Sunday, June 12, 2011

Buy this product, unless you really do hate your dog, you monster!

Wow, I bet all you dog owners never realized how you were TORTURING and ABUSING your little friends every time you put that leash on, did you?

Well, now you know why your dogs have always LOATHED the idea of taking a walk- I mean, has there ever been any harder task than trying to get Fido out of the house for a few minutes to partake in a little exercise with his clueless master? From all the encounters I've had from dog owners over the years, I've come to the conclusion that trying to get a dog to take a walk is like trying to get a teen-ager to part with her cellphone. Like pulling teeth.

Ok, I'm being facetious, of course. Actually, every dog I've ever met must be a big fan of having it's neck bones crushed by brutal, Medieval-style "choke chains," because they can't seem to get ENOUGH of walks with their owners. I've never heard a dog whine because it's wearing one of these collars- though I suspect that if you yank on that leash really hard, you WILL hurt your dog and you WILL be rewarded with this kind of plaintive, "what did I do?" appeal for mercy. I also suspect that if you are the kind of person who would actually do this to a dog, you have no business owning one, you disgusting brute.
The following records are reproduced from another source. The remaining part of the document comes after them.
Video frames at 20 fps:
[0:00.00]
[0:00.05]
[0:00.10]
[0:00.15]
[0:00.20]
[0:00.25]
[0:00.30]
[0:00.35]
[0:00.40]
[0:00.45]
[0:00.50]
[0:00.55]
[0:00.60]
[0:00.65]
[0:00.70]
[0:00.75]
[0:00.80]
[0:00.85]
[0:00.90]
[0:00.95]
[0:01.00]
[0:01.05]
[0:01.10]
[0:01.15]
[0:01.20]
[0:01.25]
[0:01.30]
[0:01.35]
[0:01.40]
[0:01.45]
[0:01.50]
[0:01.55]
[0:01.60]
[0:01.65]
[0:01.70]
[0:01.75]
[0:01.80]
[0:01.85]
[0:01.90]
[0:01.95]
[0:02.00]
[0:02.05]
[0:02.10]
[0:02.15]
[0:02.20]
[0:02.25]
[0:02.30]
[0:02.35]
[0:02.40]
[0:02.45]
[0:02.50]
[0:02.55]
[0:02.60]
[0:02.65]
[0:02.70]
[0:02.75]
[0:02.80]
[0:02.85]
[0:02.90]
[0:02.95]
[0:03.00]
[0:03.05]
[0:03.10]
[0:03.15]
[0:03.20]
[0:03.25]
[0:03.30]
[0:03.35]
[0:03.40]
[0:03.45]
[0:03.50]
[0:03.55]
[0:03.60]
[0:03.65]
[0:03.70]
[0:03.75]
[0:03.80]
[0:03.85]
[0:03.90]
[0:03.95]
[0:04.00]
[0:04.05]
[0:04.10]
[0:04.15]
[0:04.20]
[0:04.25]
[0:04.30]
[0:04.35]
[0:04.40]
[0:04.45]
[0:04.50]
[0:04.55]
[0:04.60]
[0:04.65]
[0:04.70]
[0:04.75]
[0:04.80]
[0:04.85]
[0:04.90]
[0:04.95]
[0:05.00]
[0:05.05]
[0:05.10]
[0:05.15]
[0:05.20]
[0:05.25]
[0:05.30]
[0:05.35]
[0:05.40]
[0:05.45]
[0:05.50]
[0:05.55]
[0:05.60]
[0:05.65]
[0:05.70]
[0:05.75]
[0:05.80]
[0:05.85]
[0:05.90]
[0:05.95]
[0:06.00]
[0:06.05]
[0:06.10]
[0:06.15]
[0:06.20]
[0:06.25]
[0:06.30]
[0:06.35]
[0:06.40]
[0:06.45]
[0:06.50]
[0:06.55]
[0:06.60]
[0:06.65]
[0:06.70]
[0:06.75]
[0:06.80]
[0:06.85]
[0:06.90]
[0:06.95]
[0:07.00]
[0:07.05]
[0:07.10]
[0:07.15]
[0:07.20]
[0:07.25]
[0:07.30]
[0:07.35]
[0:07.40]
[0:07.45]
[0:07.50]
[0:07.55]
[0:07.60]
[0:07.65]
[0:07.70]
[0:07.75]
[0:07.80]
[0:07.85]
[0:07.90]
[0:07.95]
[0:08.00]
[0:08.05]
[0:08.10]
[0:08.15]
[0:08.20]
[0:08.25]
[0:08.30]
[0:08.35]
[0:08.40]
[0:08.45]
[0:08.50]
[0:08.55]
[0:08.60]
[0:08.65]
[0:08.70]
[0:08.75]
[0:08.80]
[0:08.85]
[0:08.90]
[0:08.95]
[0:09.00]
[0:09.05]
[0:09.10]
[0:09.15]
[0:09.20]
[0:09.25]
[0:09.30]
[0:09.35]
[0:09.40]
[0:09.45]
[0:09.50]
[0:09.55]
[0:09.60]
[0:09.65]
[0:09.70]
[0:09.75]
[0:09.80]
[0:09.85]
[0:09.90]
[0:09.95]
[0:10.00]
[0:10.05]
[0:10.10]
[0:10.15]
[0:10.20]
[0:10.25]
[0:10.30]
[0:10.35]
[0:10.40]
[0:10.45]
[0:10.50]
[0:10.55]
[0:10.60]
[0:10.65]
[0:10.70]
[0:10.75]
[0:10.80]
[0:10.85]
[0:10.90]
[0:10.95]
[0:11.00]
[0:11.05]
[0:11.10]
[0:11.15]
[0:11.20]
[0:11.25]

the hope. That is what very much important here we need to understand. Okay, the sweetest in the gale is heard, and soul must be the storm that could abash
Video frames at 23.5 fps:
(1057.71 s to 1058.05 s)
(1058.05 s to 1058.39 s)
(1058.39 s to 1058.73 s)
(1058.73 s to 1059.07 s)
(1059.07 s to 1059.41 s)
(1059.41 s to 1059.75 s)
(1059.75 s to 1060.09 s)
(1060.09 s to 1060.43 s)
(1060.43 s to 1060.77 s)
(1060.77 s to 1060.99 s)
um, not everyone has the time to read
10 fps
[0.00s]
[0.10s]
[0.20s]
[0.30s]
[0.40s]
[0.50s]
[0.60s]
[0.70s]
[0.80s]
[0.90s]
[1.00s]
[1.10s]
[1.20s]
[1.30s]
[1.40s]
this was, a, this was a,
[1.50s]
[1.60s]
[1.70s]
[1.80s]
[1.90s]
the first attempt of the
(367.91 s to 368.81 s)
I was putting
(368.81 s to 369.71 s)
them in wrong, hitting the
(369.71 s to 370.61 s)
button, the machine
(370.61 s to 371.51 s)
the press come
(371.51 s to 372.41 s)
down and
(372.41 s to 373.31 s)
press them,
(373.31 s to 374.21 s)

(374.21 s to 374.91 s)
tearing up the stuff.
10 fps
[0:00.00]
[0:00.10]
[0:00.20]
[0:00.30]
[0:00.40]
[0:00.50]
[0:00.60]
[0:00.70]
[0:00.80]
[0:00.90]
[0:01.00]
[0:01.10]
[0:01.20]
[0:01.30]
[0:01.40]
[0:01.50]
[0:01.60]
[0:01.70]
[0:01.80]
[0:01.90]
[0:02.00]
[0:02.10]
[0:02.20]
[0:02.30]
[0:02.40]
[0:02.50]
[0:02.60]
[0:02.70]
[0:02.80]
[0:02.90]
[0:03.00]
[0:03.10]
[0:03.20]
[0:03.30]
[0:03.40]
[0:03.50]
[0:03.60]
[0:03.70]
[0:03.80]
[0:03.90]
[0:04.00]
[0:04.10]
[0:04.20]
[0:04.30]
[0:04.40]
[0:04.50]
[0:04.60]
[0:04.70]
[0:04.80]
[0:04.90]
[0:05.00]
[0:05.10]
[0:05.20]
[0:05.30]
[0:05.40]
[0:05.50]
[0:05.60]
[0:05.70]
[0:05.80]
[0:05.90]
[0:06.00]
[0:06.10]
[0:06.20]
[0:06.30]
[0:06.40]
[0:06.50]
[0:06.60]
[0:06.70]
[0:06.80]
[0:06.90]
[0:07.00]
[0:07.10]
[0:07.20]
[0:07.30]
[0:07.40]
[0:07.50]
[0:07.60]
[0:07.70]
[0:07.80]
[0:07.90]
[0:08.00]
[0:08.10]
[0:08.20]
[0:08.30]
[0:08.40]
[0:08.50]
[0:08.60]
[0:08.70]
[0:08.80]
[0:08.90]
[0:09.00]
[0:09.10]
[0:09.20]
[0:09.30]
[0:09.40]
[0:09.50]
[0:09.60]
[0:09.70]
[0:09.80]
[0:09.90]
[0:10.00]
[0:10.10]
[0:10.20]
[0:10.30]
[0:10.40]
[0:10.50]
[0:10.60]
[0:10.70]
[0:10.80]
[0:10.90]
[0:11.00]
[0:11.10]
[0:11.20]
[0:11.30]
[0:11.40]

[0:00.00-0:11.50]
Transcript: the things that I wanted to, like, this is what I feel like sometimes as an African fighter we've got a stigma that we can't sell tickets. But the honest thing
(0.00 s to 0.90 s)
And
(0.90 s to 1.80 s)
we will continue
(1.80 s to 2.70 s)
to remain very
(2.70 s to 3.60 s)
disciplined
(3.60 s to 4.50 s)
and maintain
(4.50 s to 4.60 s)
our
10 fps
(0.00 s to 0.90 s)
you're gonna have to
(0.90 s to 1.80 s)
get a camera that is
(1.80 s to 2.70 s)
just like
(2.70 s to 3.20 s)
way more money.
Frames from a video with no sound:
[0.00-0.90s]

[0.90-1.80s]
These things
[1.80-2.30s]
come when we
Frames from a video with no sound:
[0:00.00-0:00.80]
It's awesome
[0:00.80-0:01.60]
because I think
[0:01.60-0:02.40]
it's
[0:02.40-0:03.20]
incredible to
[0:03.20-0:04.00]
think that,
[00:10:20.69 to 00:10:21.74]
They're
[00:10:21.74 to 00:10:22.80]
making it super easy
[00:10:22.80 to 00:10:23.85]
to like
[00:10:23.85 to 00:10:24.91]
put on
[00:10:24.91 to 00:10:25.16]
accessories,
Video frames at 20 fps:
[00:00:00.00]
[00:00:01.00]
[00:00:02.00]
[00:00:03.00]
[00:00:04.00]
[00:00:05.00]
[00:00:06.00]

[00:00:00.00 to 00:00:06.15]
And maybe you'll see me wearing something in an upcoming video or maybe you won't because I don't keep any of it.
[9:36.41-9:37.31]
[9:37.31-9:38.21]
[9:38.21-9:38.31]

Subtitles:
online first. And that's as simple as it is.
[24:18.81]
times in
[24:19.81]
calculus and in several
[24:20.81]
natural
So according to this commercial, the "answer" to a question nobody asked is a cheap-looking vest which allows you to control your dog by applying pressure to it's breastplate rather than it's neck. I have to admit, this actually makes perfect sense.

So I'm not actually criticizing the product here- just the Massive Guilt Trip used to sell it. I believe that this little vest device, if it's built properly and with quality materials (snicker), might actually be a nice thing to have (I suspect it lasts a lot longer with smaller dogs than larger ones.) But I don't believe that we've spent thousands of years unwittingly crushing the neck vertebrae of our four-legged friends every time we take them for a walk. And I don't appreciate the accusation that using regular collars basically makes dog owners the modern Spanish Inquisition.


  1. Well, at least (aside, of course, from ads protesting taxes on junk food) they don't use this sort of blatant emotional blackmail to sell other products; can you imagine the sort of guilt trip they'd have to create to justify buying a rich white woman a Lexus for Christmas?

  2. There are already plenty of luxury car ads which strongly imply that if you don't shell out $40 K or more for their product, you must not care about the safety of your kids, you heartless, penny-pinching miser.

  3. Let's not forget the ads that call parents negligent monsters for subjecting their children to having to chew food.

  4. Oh yes- if you really loved your children, you'd let them live on Pediasure and Kraft Mac'n Cheese.

    Oh, and you'd buy them I Phones for their eighth grade graduation presents.